To evaluate the healing capacity of 6-mm defects filled with anorganic bovine bone in rabbit calvaria, one month was sufficient regarding bone formation. Our hypothesis was compatible with the study of Paknejad, et al. (2014), which was performed with methods similar to those used in our study. They concluded that new bone formation occurred at four weeks when anorganic bovine bone was used alone. Several studies have used a mixture of HA and various bone graft materials, and some of these combinations increased new bone formation rates , .

We observed a significant decrease in the percentage of residual xenograft particles in the xenograft+HA group. This could be because the amount of xenograft particles per unit volume in the xenograft+HA group was less than that of the xenograft group. However, Zanchetta, et al. (2012) reported that the use of injectable HA gel in the marrow cavity of the femur could induce bone formation after one week. This effect of HA possibly provided new bone formation by resorbing xenograft bone substitute, which also has an osteoconductive effect within one month. In addition, when combined with xenograft, HA significantly increased space among graft particles, helping to decrease the packing density and allowing vascular and cellular entrance into the grafted area. Scaffolding materials such as HA are also known to have osteogenic and angiogenic potential because of their high vascular and cellular activity .

In addition to new bone formation, which is an important indicator in the complete regeneration of bone defects, the microstructure and microarchitecture of newly formed bone are significant indicators of bone quality , . In this animal study, three different treatment modalities were compared, and obtained specimens were analysed regarding marrow space, trabecular thickness, trabecular width, trabecular separation, and node:terminus ratio, which are essential histomorphometric parameters of bone quality. A node in the network of bone tissue is a connection point of three or more trabeculae; however, a terminus is described as a point at which a trabecula is not joined to any other one. It has been supposed that the NNd:NTm is a way of explaining the connectivity of the trabecular network .

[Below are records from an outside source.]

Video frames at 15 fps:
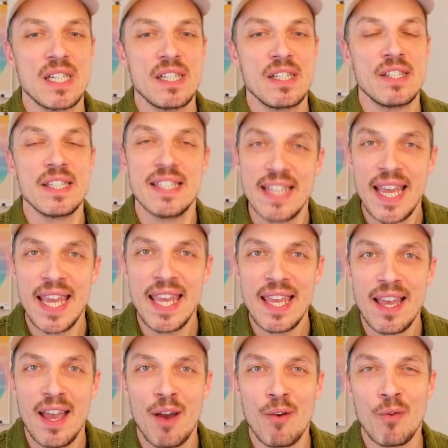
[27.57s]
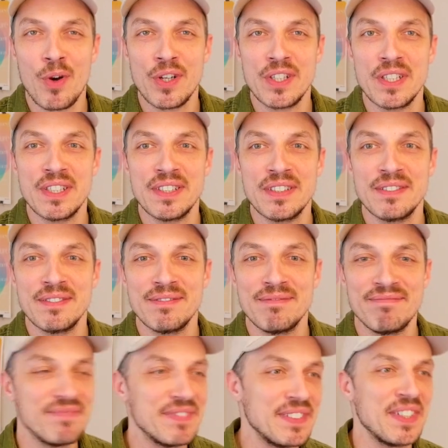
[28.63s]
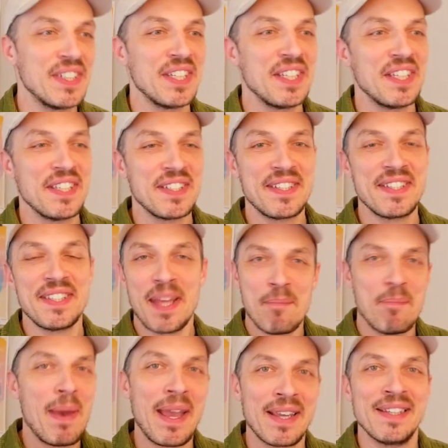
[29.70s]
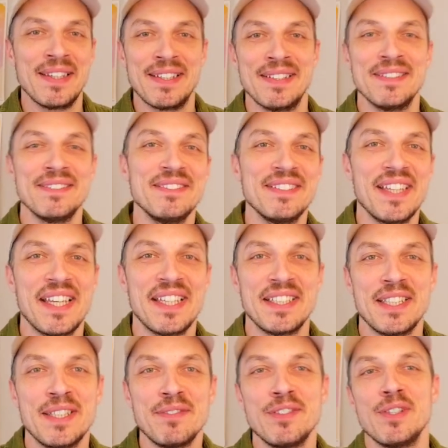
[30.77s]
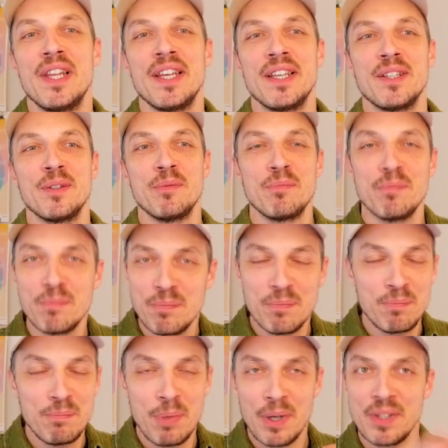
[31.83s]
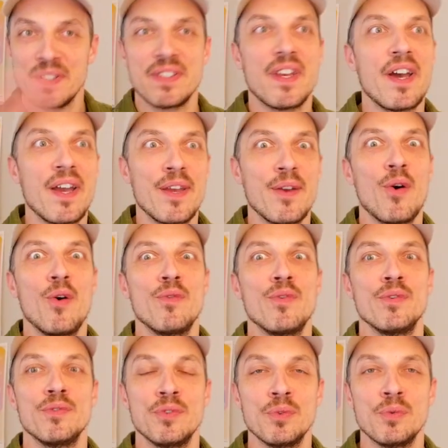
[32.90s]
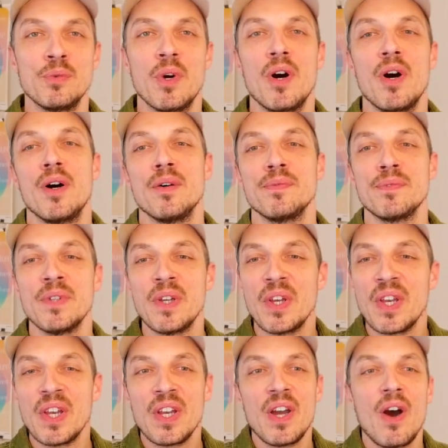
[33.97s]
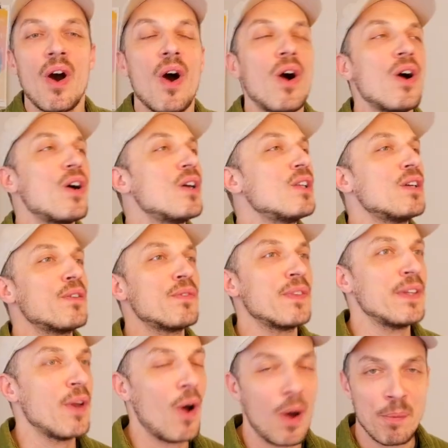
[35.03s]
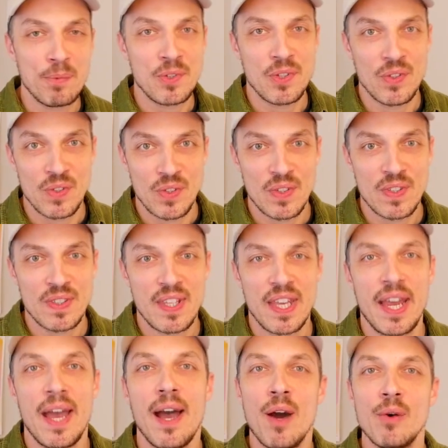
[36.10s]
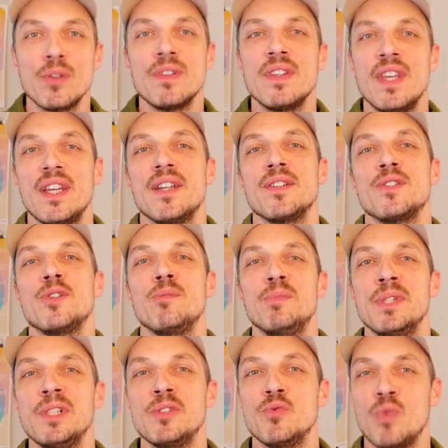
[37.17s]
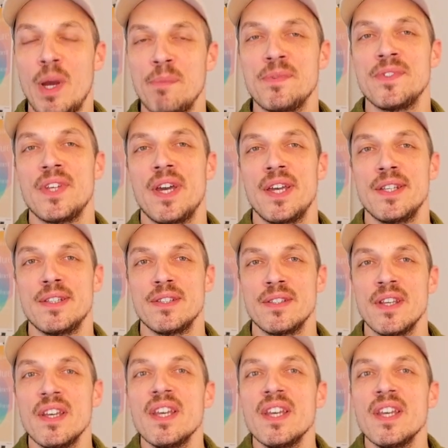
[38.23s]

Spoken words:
Today I want to step back a little and give you like a bird's eye overview of all of the options that are out there to build websites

In this study, the structures of bone microarchitecture and the marrow space of the autograft group were significantly better than in the other two groups. Differences between xenograft+HA and xenograft groups were not statistically significant. Even though groups exhibited similar results, we might conclude that HA had a slightly positive effect on the quality of the trabecular network in newly formed bone. The strength of the trabecular bone network is largely associated with the total bone mass, as well as bone microstructure and microarchitecture .

Conclusions

These results support our hypothesis that the high molecular weight HA can positively affect anorganic bovine bone healing concerning new bone formation in a short time; however, HA does not appear to significantly affect the structure of the trabeculae. There is a need for further studies to evaluate the microarchitecture of newly formed bone tissue during xenograft healing when combined with the high molecular weight HA.